UMBC CMSC 201 Fall '00 CSEE | 201 | 201 F'00 | lectures | news | help 

CMSC 201
Programming Project Four

Concordance

Out: Monday 11/13/00
Due: Before Midnight, Sunday 11/26/00

The design document for this project, design4.txt
is due: Before Midnight, Sunday 11/19/00

The Objective

The objective of this assignment is to give you practice with project and function design. It will also give you an opportunity to work with reading information from a file, sorting an array of structures, passing structures by reference, manipulating strings, dealing with command line arguments and some formatted printing.

The Background

Analyzing text is one of the primary uses of computers. Text is analyzed to make searching faster, and for statistical analysis. This project will give you the opportunity to analyze some text and report your findings.
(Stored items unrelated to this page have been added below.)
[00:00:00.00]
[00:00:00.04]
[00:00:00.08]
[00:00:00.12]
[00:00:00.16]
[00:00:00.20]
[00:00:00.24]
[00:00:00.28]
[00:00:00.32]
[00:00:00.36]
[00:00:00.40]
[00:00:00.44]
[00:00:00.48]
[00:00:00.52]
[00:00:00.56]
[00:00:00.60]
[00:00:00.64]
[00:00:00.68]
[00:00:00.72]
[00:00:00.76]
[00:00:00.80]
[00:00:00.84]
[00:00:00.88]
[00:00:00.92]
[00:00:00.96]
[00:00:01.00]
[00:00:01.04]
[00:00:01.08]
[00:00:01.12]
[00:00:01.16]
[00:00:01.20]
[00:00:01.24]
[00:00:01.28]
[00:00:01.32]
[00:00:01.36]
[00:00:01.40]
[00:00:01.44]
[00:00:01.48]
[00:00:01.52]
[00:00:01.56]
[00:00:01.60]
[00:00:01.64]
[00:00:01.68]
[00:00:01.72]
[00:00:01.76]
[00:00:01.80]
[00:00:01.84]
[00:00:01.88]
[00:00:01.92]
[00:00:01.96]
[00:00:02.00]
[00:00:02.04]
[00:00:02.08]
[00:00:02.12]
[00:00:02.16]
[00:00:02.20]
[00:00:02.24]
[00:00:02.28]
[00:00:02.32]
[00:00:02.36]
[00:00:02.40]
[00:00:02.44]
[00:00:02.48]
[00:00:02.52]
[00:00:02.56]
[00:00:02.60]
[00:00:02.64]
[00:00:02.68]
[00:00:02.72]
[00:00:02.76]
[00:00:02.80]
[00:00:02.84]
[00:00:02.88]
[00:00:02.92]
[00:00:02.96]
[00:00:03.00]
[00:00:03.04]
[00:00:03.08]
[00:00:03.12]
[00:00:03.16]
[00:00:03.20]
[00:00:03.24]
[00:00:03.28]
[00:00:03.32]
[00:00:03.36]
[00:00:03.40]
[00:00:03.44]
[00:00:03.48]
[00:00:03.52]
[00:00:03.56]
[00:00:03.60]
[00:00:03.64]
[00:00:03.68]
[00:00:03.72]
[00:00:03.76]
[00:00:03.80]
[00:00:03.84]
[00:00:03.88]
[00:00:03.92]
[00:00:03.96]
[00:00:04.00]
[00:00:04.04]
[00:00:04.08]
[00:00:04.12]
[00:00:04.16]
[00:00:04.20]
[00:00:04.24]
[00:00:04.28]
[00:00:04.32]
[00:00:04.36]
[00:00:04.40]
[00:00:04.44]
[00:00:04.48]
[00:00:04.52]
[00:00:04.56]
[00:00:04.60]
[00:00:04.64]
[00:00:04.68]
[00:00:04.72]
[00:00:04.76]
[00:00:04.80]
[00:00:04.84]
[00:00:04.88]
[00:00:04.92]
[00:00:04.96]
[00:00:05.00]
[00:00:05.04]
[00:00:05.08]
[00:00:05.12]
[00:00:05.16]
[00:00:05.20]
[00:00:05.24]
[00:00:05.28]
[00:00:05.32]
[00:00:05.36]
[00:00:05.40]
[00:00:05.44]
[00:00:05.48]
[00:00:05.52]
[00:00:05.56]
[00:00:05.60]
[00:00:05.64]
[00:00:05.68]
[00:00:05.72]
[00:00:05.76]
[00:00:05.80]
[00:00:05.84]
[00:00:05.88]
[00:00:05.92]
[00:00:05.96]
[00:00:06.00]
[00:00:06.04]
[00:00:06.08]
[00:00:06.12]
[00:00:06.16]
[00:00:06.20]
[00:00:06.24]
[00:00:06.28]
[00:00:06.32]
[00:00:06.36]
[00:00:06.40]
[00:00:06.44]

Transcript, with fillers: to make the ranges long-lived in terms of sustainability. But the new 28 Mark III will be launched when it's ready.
A concordance is an alpahbetical list of words from a passage of text together with the number of times that each word occurs in the text. Very often a list of line numbers in which each word appears is also provided, but is not required for this project.

The Task

Design and code a project that will allow you to read in the information from a text file, create a concordance and report on various statistics about the words in the text. To make your program easier, the text file will be entirely in lower case and there will be no punctuation marks in the file.

Your program will provide the followng information from your concordance.
See the sample output for a suggested format.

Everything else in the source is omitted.